4-MAY
The next day, Rosalita returned to work. Returned to spray bottles and latex gloves and clear trash bags and empty toilet-paper rolls. To the concrete box in the belly of an office building and up into its arteries that were the empty, channeled hallways connecting the floors. It was the same thing she’d done for ten years. No one here knew what had happened in the last twenty-four hours and she sank into work because it was hers and because she needed to.
Beside Crystal, she checked off the boxes, office by office, while the night breathed around them.

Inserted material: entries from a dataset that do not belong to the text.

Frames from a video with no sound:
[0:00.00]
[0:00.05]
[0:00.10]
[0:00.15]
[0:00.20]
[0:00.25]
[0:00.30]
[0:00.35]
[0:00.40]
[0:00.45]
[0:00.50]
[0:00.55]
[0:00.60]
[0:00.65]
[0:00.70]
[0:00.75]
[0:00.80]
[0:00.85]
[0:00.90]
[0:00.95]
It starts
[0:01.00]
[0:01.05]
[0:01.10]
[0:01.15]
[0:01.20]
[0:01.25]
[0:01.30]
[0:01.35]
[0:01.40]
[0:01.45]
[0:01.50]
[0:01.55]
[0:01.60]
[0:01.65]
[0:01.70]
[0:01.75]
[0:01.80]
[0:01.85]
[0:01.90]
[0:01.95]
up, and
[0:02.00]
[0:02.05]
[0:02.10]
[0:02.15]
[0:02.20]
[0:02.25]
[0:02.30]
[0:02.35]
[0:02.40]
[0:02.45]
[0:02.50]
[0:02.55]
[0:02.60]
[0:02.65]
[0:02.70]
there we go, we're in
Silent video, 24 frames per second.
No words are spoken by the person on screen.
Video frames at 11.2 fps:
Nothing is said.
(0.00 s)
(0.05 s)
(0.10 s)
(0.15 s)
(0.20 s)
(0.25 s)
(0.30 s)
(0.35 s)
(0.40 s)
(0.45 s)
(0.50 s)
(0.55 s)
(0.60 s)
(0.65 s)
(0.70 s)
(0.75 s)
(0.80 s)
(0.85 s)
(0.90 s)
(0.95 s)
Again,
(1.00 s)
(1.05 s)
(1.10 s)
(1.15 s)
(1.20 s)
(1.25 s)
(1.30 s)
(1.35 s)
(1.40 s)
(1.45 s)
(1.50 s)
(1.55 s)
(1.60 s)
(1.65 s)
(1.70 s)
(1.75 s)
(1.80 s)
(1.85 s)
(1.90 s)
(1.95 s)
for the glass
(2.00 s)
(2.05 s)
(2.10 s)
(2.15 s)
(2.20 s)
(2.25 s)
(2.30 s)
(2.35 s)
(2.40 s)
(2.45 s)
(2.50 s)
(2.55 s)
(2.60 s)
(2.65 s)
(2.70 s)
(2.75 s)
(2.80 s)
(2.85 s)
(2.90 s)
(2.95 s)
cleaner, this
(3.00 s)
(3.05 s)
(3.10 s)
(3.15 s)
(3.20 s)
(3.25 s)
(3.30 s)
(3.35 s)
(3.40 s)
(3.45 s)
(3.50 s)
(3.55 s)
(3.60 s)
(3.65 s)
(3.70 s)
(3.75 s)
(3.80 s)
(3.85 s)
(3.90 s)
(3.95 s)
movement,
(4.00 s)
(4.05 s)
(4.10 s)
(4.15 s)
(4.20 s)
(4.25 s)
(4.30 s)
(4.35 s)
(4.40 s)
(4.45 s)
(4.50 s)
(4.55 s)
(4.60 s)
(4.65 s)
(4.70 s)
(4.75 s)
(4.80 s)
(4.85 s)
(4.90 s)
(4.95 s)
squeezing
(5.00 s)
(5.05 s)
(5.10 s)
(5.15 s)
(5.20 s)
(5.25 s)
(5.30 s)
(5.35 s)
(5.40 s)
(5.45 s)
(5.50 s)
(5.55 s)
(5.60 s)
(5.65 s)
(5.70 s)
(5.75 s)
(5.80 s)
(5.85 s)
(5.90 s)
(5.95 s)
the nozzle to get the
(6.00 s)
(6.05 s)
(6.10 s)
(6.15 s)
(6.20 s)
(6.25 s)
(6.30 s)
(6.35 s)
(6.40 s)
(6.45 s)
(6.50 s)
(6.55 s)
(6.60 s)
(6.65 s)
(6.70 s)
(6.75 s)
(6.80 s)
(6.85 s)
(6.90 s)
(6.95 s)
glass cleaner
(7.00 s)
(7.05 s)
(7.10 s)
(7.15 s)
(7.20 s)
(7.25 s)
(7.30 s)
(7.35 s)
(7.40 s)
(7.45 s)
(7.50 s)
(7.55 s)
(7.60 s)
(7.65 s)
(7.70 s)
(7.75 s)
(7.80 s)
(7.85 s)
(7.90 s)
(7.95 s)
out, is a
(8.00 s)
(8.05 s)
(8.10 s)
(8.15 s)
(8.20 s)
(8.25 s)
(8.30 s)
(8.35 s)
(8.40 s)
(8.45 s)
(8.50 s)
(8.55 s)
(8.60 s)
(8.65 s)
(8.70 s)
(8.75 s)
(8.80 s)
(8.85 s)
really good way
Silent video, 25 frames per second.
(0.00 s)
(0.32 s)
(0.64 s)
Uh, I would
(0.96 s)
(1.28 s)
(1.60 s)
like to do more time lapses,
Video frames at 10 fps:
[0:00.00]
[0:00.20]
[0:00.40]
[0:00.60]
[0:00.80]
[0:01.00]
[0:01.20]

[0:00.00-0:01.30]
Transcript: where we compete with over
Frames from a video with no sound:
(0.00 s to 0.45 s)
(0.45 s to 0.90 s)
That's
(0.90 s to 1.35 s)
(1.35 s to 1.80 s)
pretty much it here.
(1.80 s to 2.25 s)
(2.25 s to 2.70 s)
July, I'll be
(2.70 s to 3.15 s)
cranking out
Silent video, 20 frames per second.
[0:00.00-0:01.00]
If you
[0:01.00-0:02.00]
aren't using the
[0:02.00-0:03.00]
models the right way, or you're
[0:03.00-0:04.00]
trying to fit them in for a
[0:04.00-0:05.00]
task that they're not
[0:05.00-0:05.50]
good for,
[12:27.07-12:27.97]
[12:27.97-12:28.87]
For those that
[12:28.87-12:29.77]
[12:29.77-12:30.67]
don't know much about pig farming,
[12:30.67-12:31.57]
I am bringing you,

At odd moments, she saw her young self in Crystal. Like when Crystal contorted her body to pick up a trash bin. Or when Crystal rolled her eyes at some conversation going on inside her head. Rosalita saw these things and worried that she was already becoming soft. Success did that to people and Rosalita had won and won big. With Salomon and against Truviv and, though she still showed up to work, already the difference was creeping in and it boiled down to this: Rosalita would not have to be here. Remove the “have to” and it changed everything.
As they worked together to wipe down the glass of a conference room, Rosalita asked for the first time, “When’s your baby due?” It was becoming painfully obvious that Crystal was pregnant to anyone with eyes.
Crystal didn’t respond right away. She stood on her toes and rubbed at the window. “August.” She lowered herself down to her heels. She swayed slightly and Rosalita resisted the urge to steady her. Crystal smiled, then, embarrassed. “My birthday’s in August, too, and I hope she’s born on my birthday. I think that’d be cool. I’m turning twenty. So we’d be exactly twenty years apart.” She smiled, a mouth full of crooked teeth. Rosalita had never noticed.
Rosalita aimed the Windex and sprayed. Twenty years old. “You’re having a girl?”
She returned to working. “Yeah. Doctor told me when I was about four months along.”
“You have everything all ready?” Rosalita asked. It was good Crystal had a steady job, but the foreman never would have hired her if he’d realized she was pregnant. She hoped that Crystal wouldn’t be fired once he paid attention enough to realize that she was. Things like that still happened down here occasionally.
“Kind of. Well, no. Not really. Her dad can’t decide whether he wants to be, you know, around after she’s born, so I’m going to wait to figure out where we’re gonna be.” She avoided looking at Rosalita when she said this. Rosalita remembered her own stomach getting bigger and the way she’d lifted her chin anytime someone had glanced—always so obviously—down at her ring finger. “Don’t worry. I knew I wanted her either way. I don’t have any family.” Crystal touched her stomach. “Now I do.”
Rosalita tossed a paper towel into the bag hanging from the back of the cart. “I raise my son by myself. It’s okay. You’ll be fine.” Though, of course, no one could know this for sure.
Crystal chewed the inside of her cheek. Rosalita had been there. Alone. Unsure. Most of the time angry.
Rosalita sighed. “Write down your address,” she said. “On the clipboard. I’ll bring over some of Salomon’s old baby things. I’ve got old bottles and onesies and a bouncer and toys. I have so much stuff, you won’t believe. Almost everything you need.” Rosalita had saved all of Salomon’s things thinking someday she might want another baby, but that time had come and gone.
Crystal shook her head and turned away. “No,” she said quickly. “No, I don’t need no handouts. I’m not a charity case.”
Rosalita stepped closer, so that their personal spaces bumped into one another’s uncomfortably but she stayed, unmoving. “Stop. You hear me? You stop that. When another woman offers to help you, you take it. You understand?”
Crystal looked at her out of the very corner of her eye. Rosalita raised an eyebrow, waiting, refusing to take a step back, until at last Crystal nodded.